Valera and Duran admitted that they orchestrated and executed a scheme to defraud Medicare beginning in 2002 and continuing until they were arrested in October 2010. Duran and Valera submitted false and fraudulent claims to Medicare through ATC, a Florida corporation headquartered in Miami that operated purported partial hospitalization programs (PHPs) in seven different locations throughout South Florida and Orlando.

A PHP is a form of intensive treatment for severe mental illness. Duran and Valera also used a related company, American Sleep Institute (ASI), to submit fraudulent Medicare claims. According to court documents, Duran, Valera and others paid bribes and kickbacks to recruit Medicare beneficiaries to attend ATC and ASI and billed Medicare for treatments purportedly provided to these recruited patients.

According to court documents, the treatments were medically unnecessary or never provided at all. Duran and Valera supported the kickbacks through an extensive money laundering scheme that aimed to conceal the illicit conversion of Medicare payments to cash.

The defendants and their co-conspirators used sophisticated measures to conceal their fraudulent activities from Medicare and from law enforcement.
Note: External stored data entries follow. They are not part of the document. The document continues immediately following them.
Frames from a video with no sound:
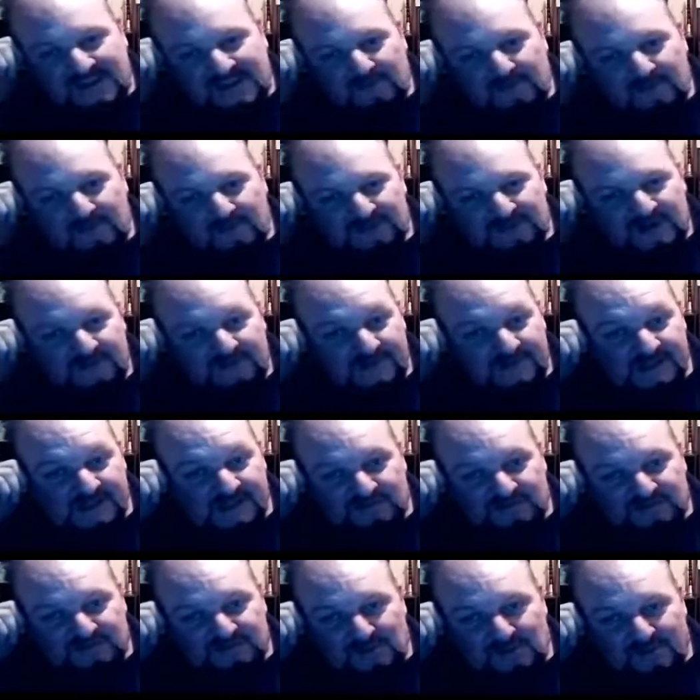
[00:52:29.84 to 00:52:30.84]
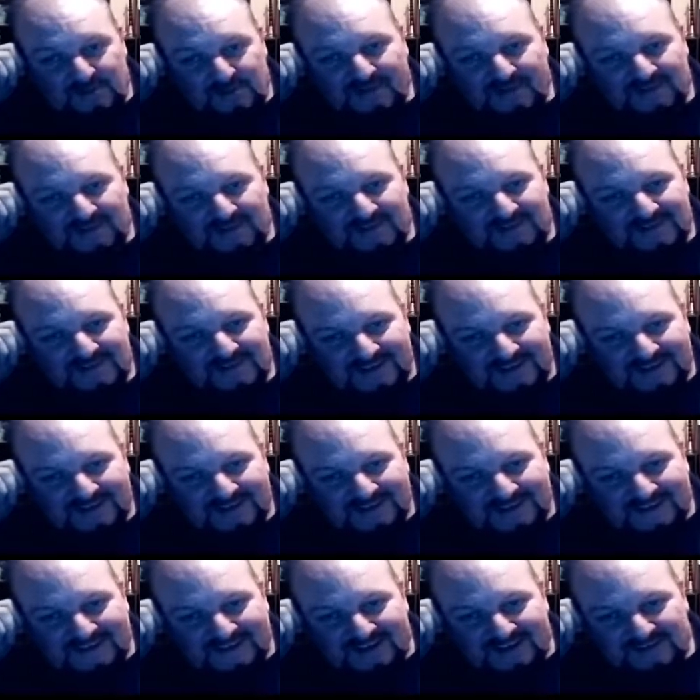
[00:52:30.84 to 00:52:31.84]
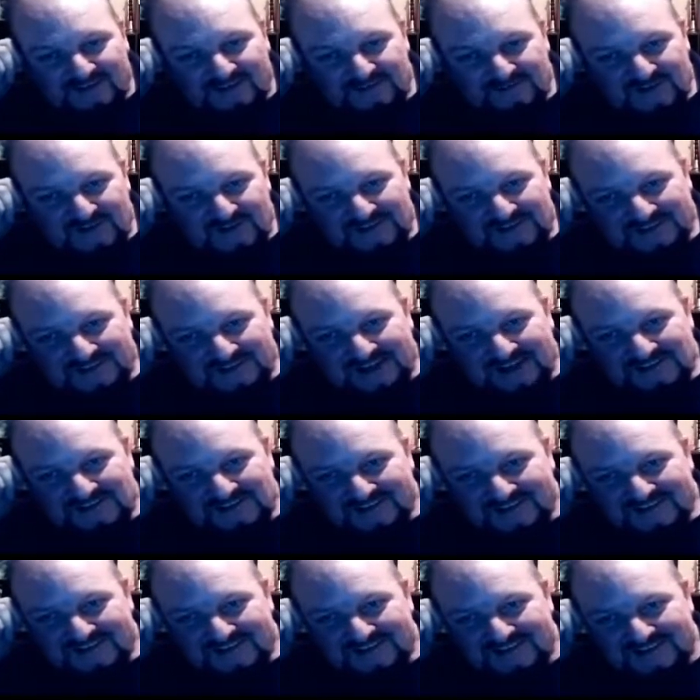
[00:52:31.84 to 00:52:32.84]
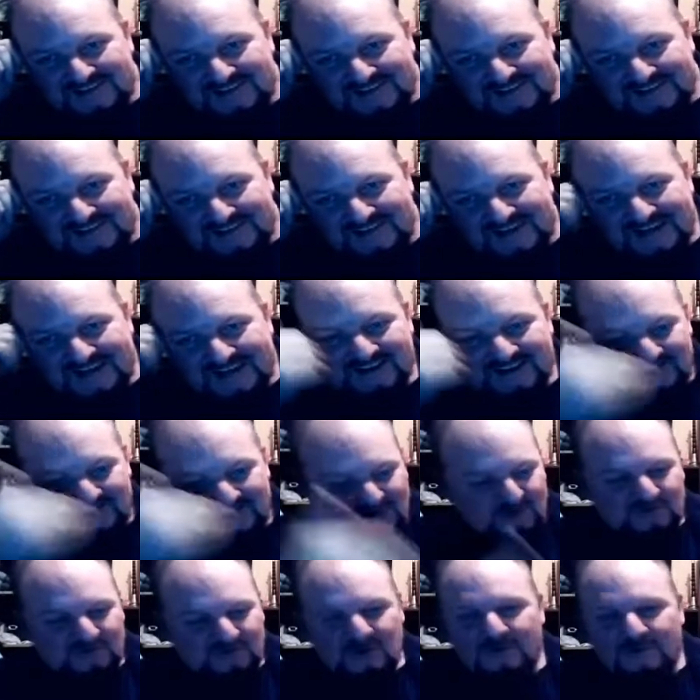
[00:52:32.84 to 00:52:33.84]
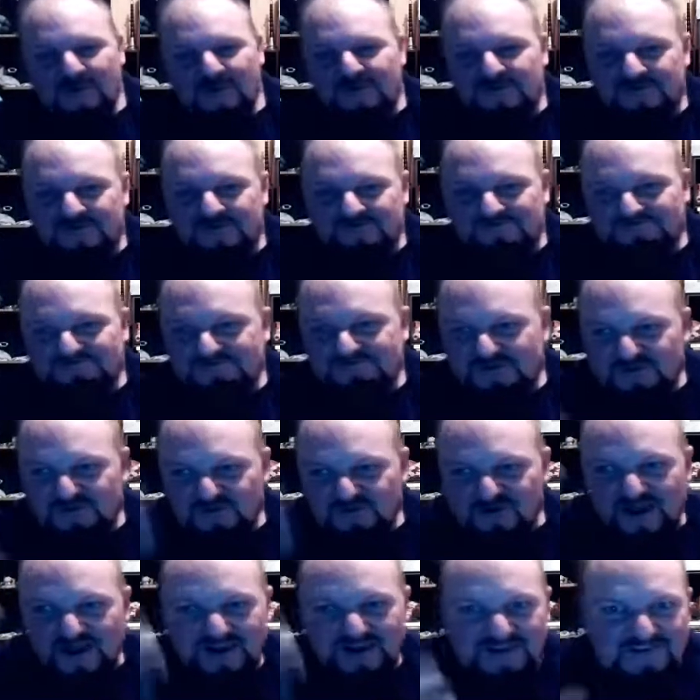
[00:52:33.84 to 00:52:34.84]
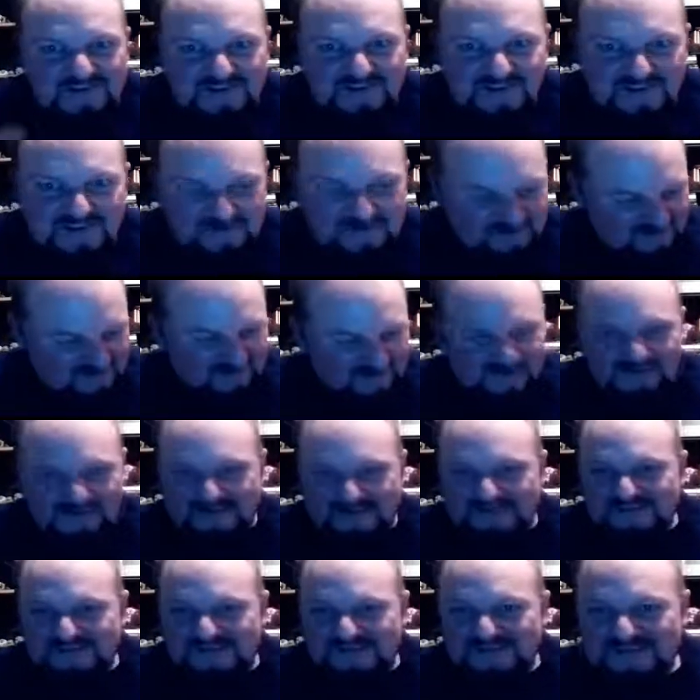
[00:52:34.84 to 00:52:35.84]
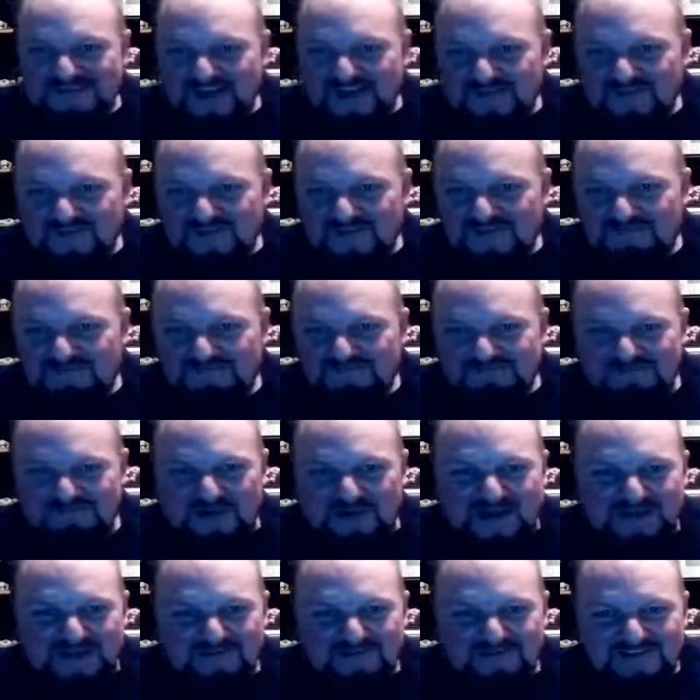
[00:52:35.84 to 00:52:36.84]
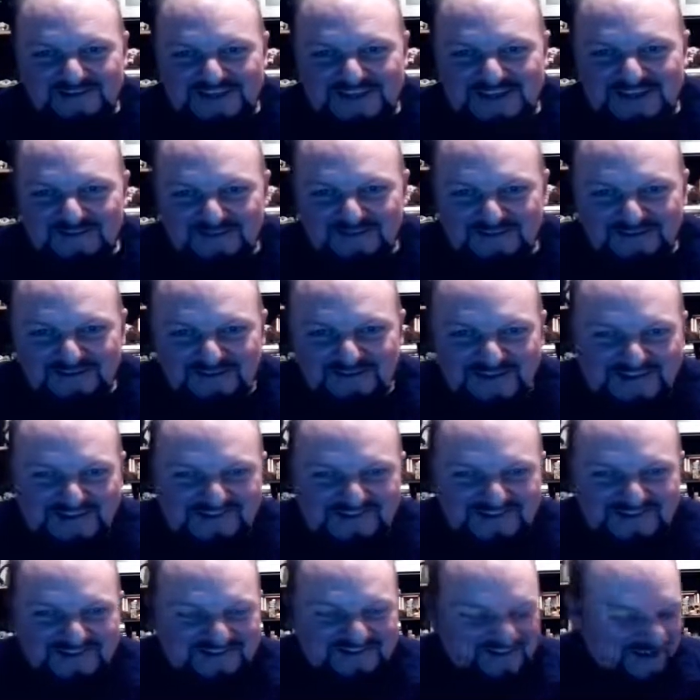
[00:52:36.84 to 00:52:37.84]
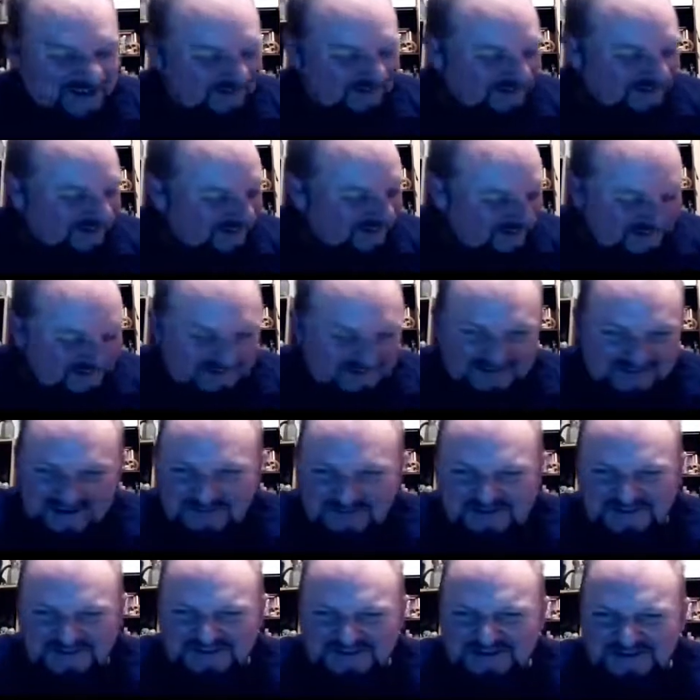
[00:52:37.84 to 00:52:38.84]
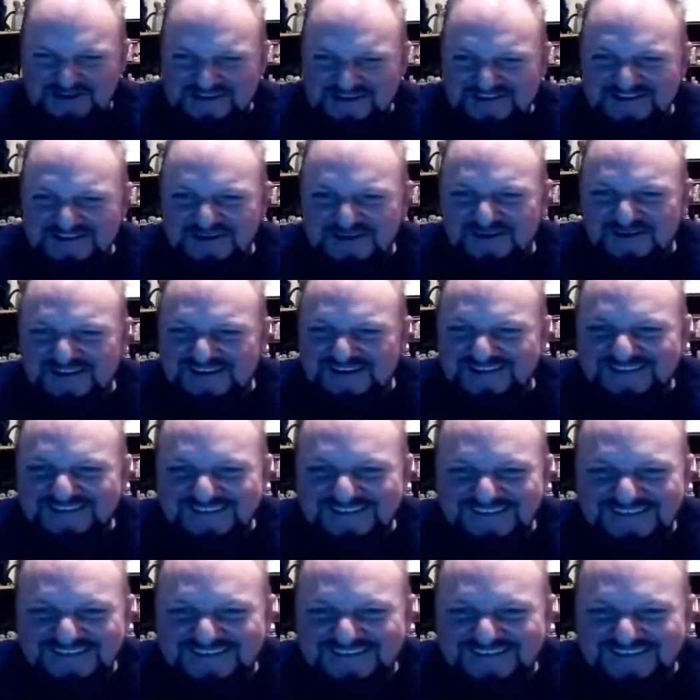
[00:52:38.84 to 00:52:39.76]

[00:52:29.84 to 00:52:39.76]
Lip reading: now booked up for the next 2 months of investigations. And of course, I'm on drugs and, for pain relief and all that sort of stuff. And I'm just not into it.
As part of the fraud scheme, Duran, Valera and others paid kickbacks to owners and operators of assisted living facilities (ALFs) and halfway houses and to patient brokers in exchange for delivering ineligible patients to ATC and ASI. In some cases, the patients received a portion of those kickbacks.

The defendants and their co-conspirators actively recruited ALF and halfway house owners and operators and patient brokers to participate in the scheme. Throughout the course of the ATC and ASI conspiracy, millions of dollars in kickbacks were paid in exchange for Medicare beneficiaries, who did not qualify for PHP services, to attend treatment programs that were not legitimate PHP programs so that ATC and ASI could bill Medicare for more than $205 million in medically unnecessary services.